> _Aim of the task_
Below are records to repeat exactly. Omit the pictures from the copy.

> _Data extracts_
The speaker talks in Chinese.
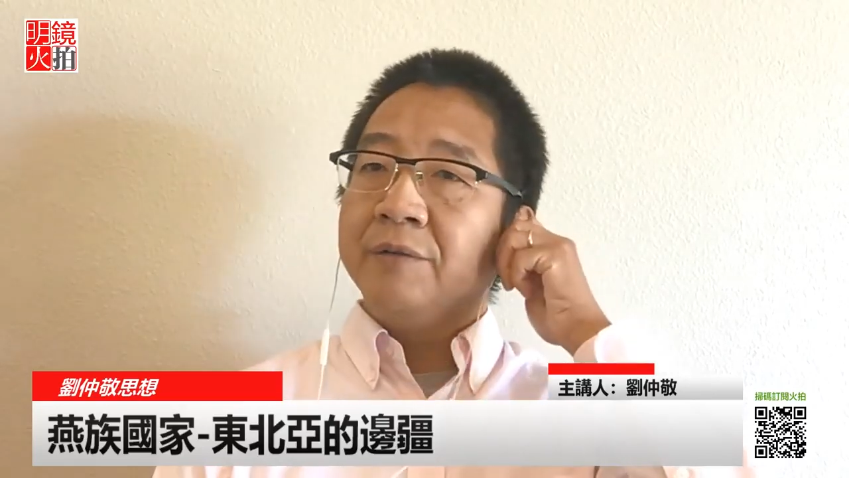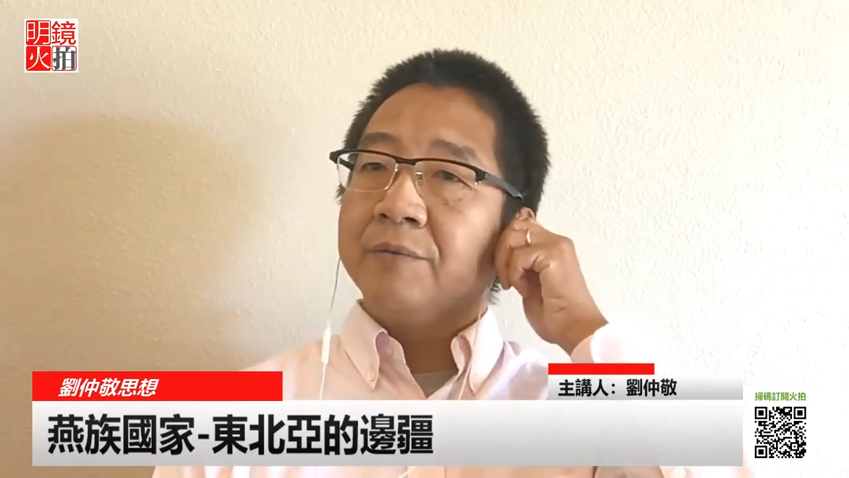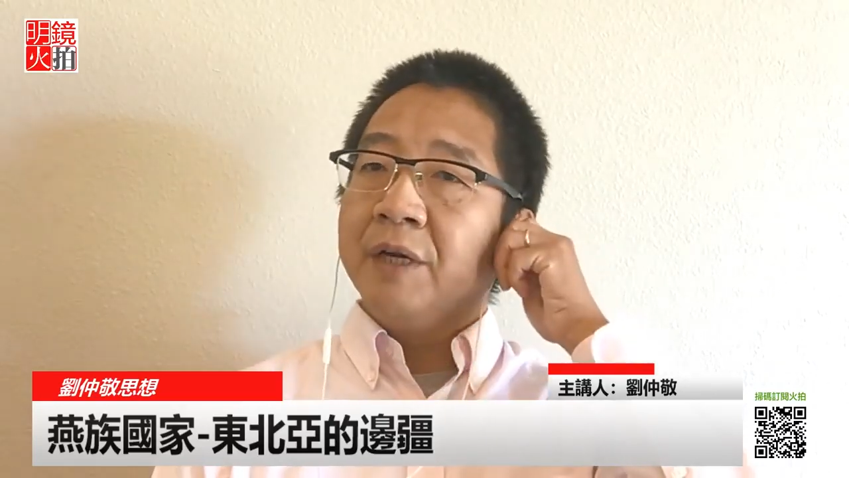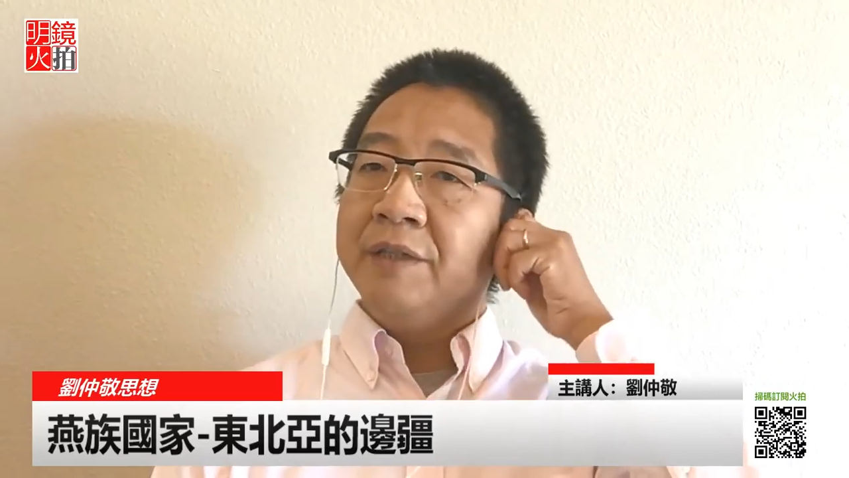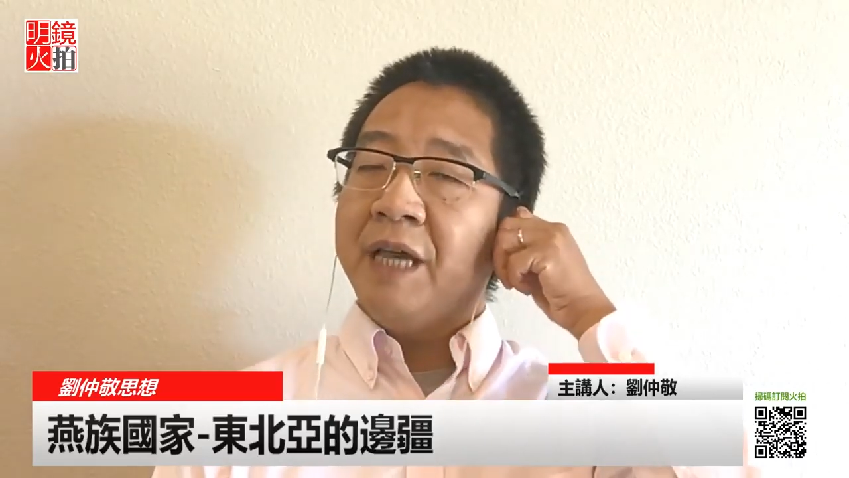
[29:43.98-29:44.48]

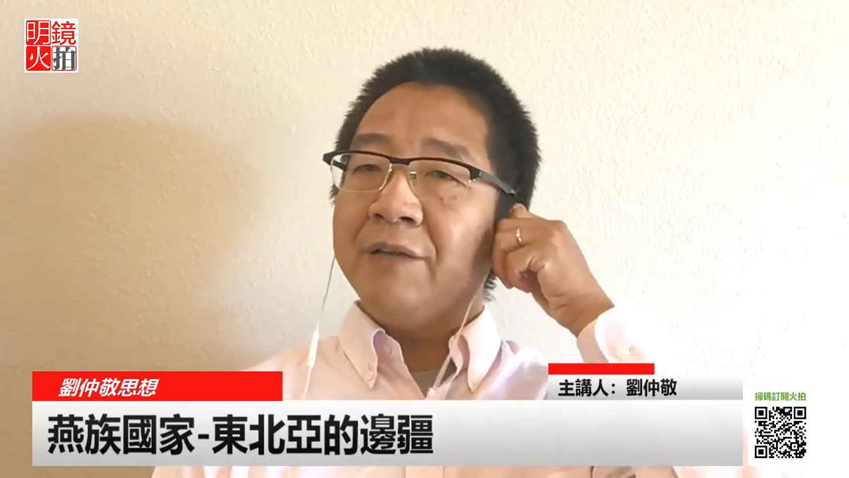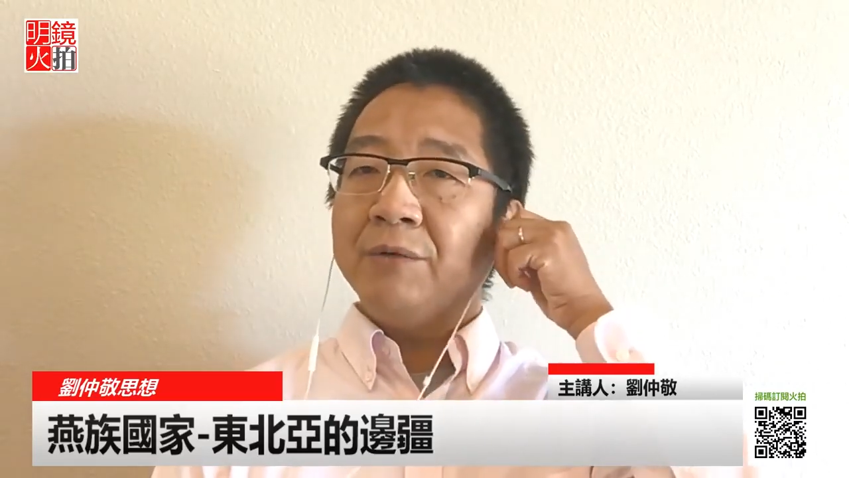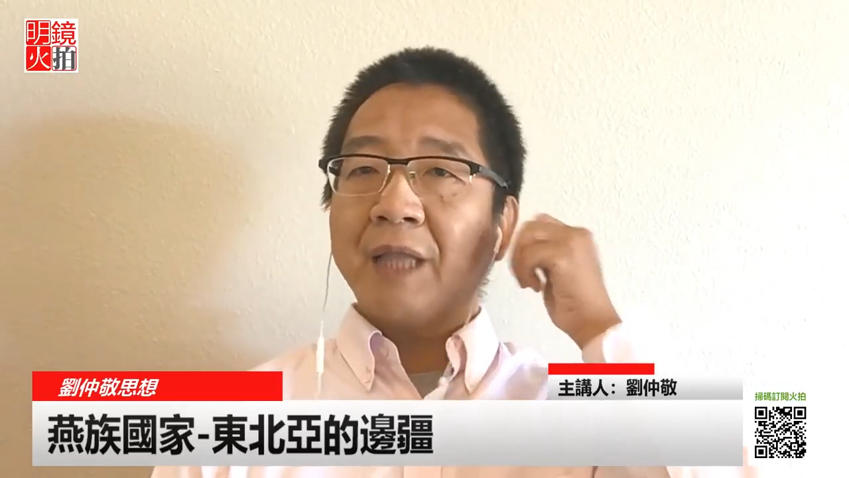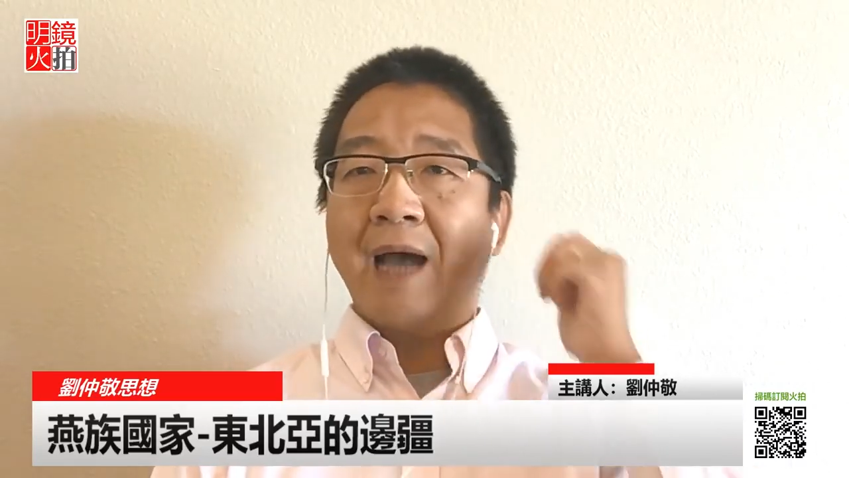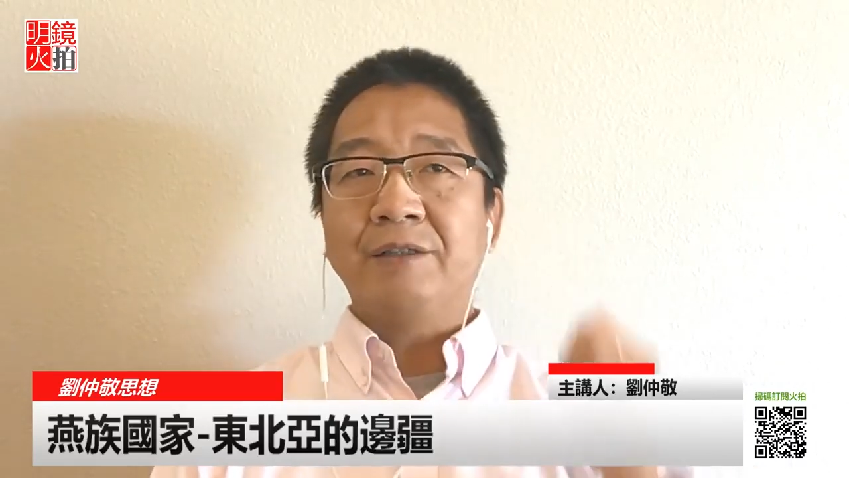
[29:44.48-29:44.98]
燕律
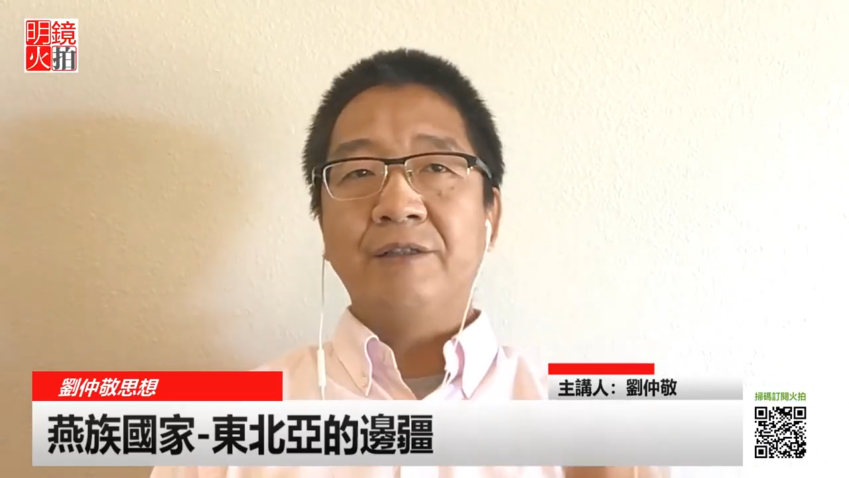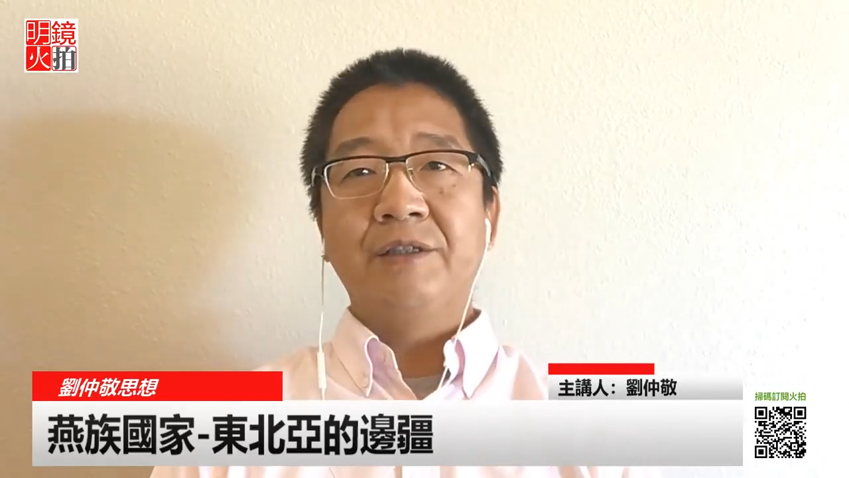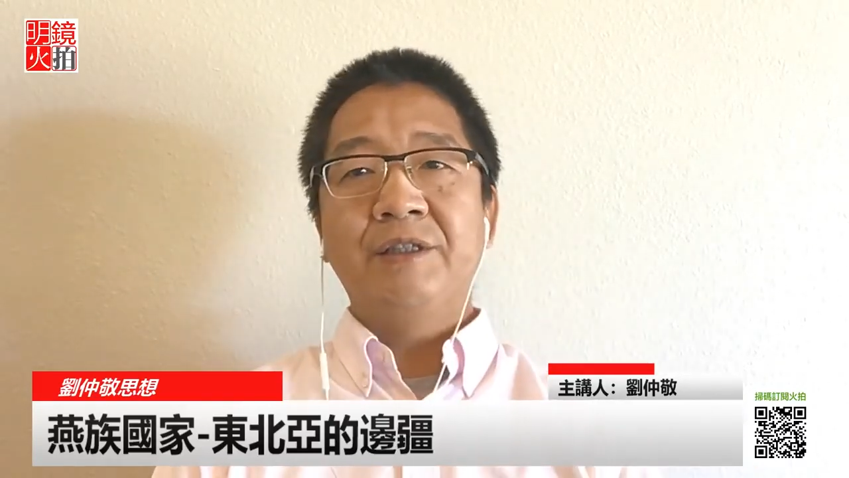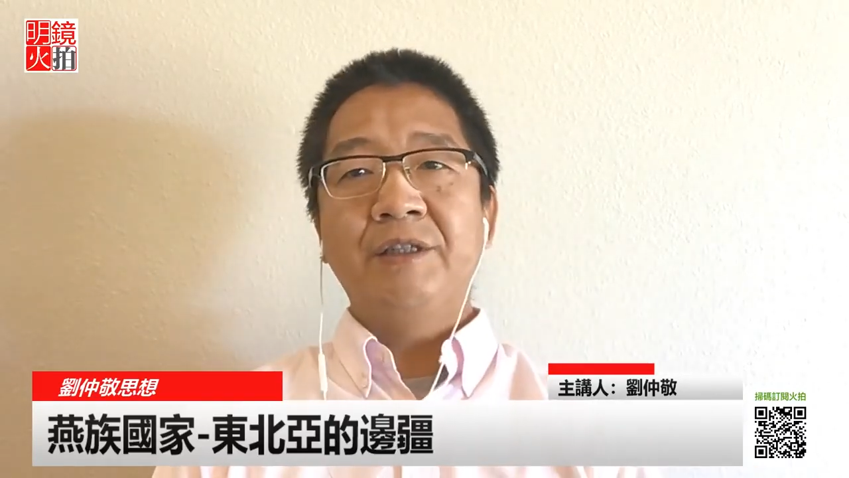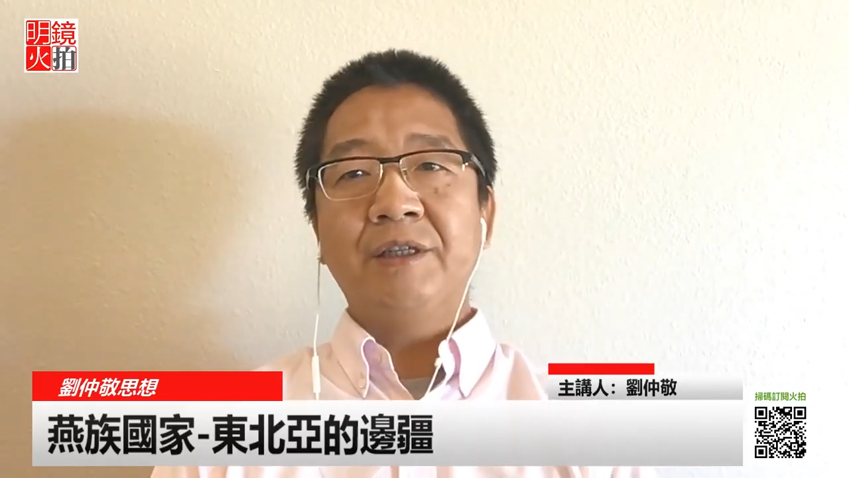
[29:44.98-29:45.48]
大石西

> _Written solution_
The speaker talks in Chinese.
[29:43.98-29:44.48]

[29:44.48-29:44.98]
燕律
[29:44.98-29:45.48]
大石西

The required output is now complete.